------ Records provided

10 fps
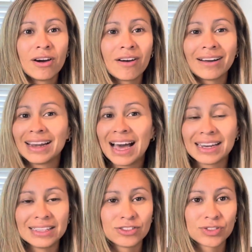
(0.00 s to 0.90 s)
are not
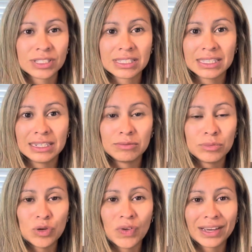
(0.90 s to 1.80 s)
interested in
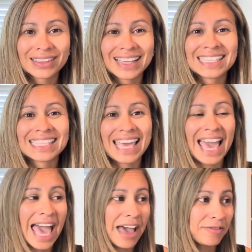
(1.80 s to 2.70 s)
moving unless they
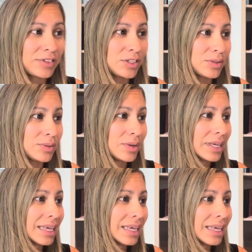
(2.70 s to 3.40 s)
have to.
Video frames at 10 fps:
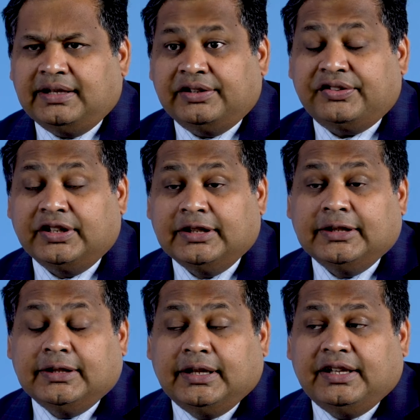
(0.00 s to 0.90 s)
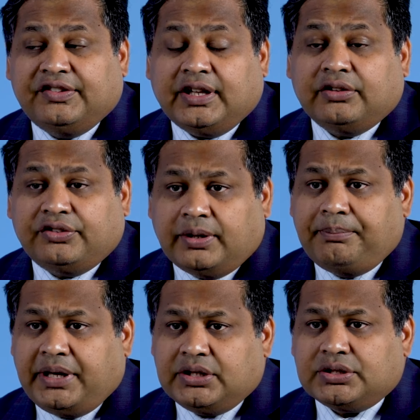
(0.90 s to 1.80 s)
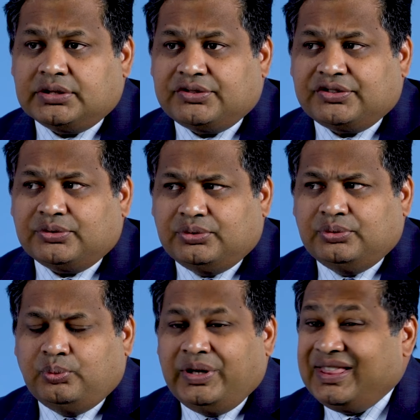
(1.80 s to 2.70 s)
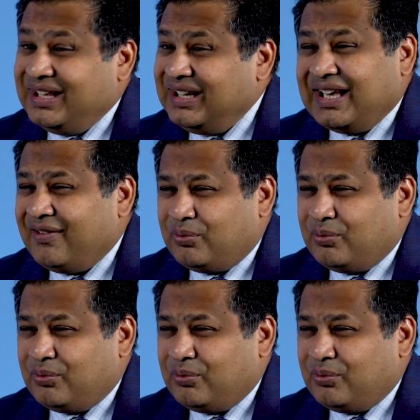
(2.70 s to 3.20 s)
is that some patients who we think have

------------
------ Records provided

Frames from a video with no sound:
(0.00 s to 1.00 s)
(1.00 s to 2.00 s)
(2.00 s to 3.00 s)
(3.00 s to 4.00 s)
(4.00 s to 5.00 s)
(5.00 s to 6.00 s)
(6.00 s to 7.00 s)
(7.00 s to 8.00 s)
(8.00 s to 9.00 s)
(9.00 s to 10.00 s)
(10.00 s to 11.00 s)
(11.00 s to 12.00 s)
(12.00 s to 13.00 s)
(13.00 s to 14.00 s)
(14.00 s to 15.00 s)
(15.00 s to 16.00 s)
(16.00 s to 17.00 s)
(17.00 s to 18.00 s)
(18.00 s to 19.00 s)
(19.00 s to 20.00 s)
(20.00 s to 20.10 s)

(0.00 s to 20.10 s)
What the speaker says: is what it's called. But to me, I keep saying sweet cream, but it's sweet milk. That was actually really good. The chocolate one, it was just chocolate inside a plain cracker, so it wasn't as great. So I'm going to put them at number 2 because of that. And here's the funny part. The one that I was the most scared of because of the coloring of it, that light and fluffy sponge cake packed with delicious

------------
------ Records provided

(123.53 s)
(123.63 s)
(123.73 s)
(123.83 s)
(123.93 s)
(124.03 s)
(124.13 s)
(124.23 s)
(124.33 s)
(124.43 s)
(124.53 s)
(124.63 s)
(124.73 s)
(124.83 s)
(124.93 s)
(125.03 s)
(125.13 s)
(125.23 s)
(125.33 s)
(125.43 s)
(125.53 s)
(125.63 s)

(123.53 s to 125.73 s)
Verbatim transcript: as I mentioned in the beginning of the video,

------------

» The problem: Quote the data above from the line containing "(14.00 s to 15.00 s)" to the line containing "What the speaker", inclusive, and stop.

» Answer for this exercise:
(14.00 s to 15.00 s)
(15.00 s to 16.00 s)
(16.00 s to 17.00 s)
(17.00 s to 18.00 s)
(18.00 s to 19.00 s)
(19.00 s to 20.00 s)
(20.00 s to 20.10 s)

(0.00 s to 20.10 s)
What the speaker says: is what it's called. But to me, I keep saying sweet cream, but it's sweet milk. That was actually really good. The chocolate one, it was just chocolate inside a plain cracker, so it wasn't as great. So I'm going to put them at number 2 because of that. And here's the funny part. The one that I was the most scared of because of the coloring of it, that light and fluffy sponge cake packed with delicious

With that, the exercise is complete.